Smile at other runners as you wend your way along your route. And don't forget to give a friendly wave to motorists, cyclists, and pedestrians. Miss RM wants to put the kibosh on the rumor that runners aren't friendly. Do your part. It will put a smile on Miss RM's face.



Be mindful of the road -- watch for potholes, fallen or low-hanging branches, debris of any kind -- a pair of Miss RM's white gloves, for example. Being aware of your surroundings will keep you safe and unhurt.

Run with I.D. Anonymity is fine when you go to the mall. Anonymity is not fine when you go out for a run. Miss RM urges you, nay, she beseeches you, to have I.D. with you whenever and wherever you run, even close to home.

The RRCA has safety guidelines available. For more information on running safely, Miss RM suggests contacting the RRCA office. Miss RM's guidelines go hand in [white-gloved] hand with the RRCA's safety information.



Ah…the majesty of the wooded glen…the pristine beauty of the trail; it's no wonder that runners take to the trails to immerse themselves in the natural splendor that awaits. Take heed: Trails are narrow. If you are running with friends, make sure you move into single file and move to the right side if other runners or walkers want to pass your group.

Don't spoil the beauty you are experiencing by dropping assorted pieces of trash along the trail. Miss RM admonishes: Don't be a Trail Trasher.

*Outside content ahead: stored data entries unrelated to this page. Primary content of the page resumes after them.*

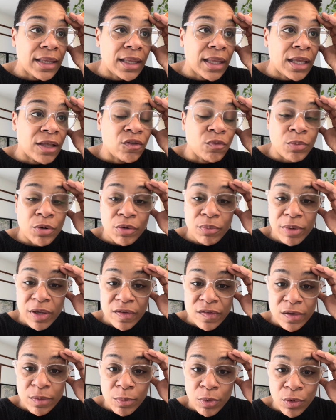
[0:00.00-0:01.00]
is
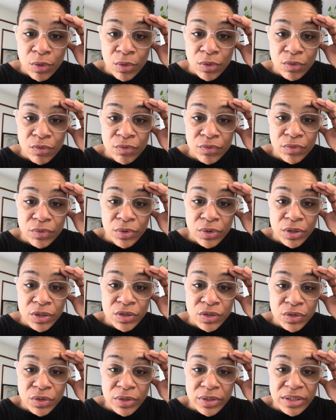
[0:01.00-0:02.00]
permissible for a
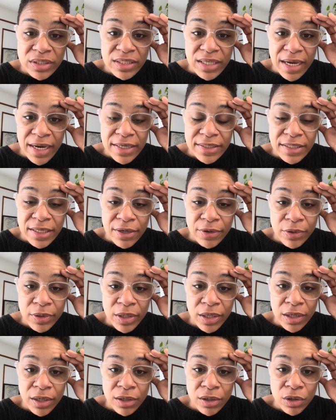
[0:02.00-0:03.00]
certain
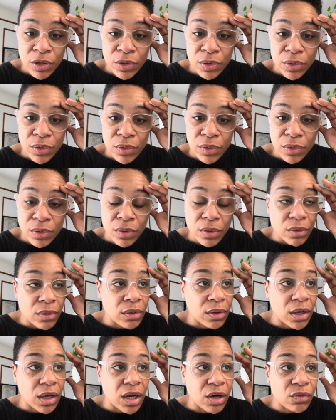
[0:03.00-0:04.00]
dietary
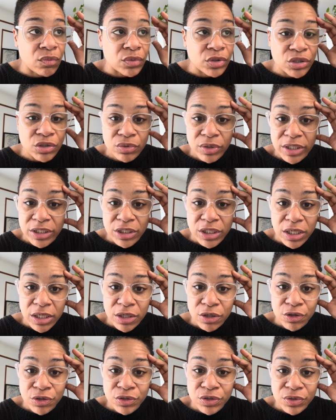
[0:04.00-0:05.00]

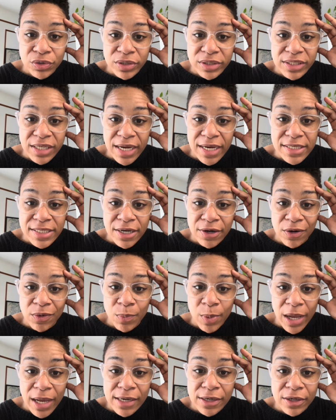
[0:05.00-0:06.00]
restriction or certain dietary
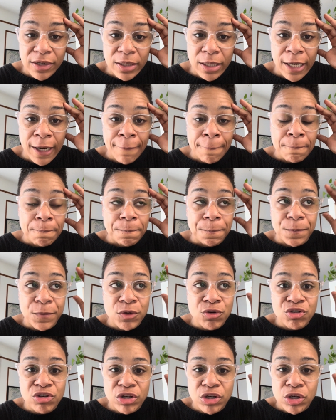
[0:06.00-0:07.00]
pattern, you
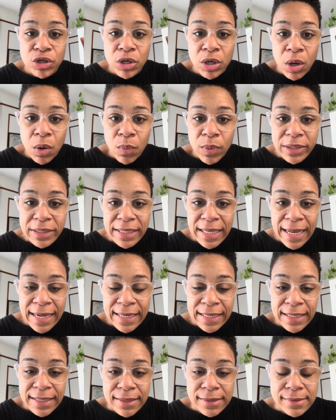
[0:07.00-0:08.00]
should know what that
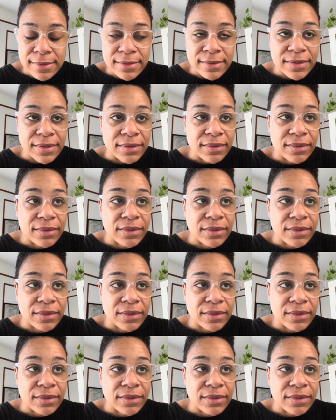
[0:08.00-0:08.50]
is.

Use the "natural facilities" with care. There will be bushes aplenty. Be prudent and pay attention to exactly what plants provide the facilities. Don't subject your tush to the torture of poison ivy, or its cousins, sumac and oak.

"Lions and tigers and bears…oh my." Miss RM doubts you'll meet up with any of those critters, but trail running means being mindful of all sorts of obstacles, ranging from rutted paths to overturned trees to wicked witches. Oops! Cross off the wicked witches unless you're running in the woods near Burkittsville, MD. Watch for animals. Remember that you are a visitor in their habitat. Be respectful of the surroundings.

A gentle reminder: Wear that I.D. and that smile on the trail as well as on the road.



The inside lanes are for the faster runners. These speed demons are training; they're doing repeat miles, or running quarters or halves. They are focused and concentrating on their performance. Don't get in their way. It's not proper track etiquette and it's not safe. You and the aforementioned speed demon could collide. Run in the outer lanes unless you are doing a similar workout. If you hear someone coming up behind you yelling, "Track," move to the right…and move quickly. A group run on the track requires even more mindfulness since there are more of you occupying the track. Stay in the outer lanes, keep your ears open for "Track," and move to the right for faster runners.

Leave your extra running gear and water in the bleachers or off to the side. Don't put them on the edge of the track. They belong out of the way. Miss RM will be peeved if she trips at track's edge, soiling her white gloves and lousing up her speed workout in the process.

Miss RM advises against using any part of the track for stretching or standing. Move off the track to chat and to stretch. Heed Miss RM's advice: Tracks are for running.

Miss RM reminds you not to dare use the track if there's an official school practice taking place. Encourage the kids by applauding their efforts as they practice. It will make them feel good. And you'll feel good doing it.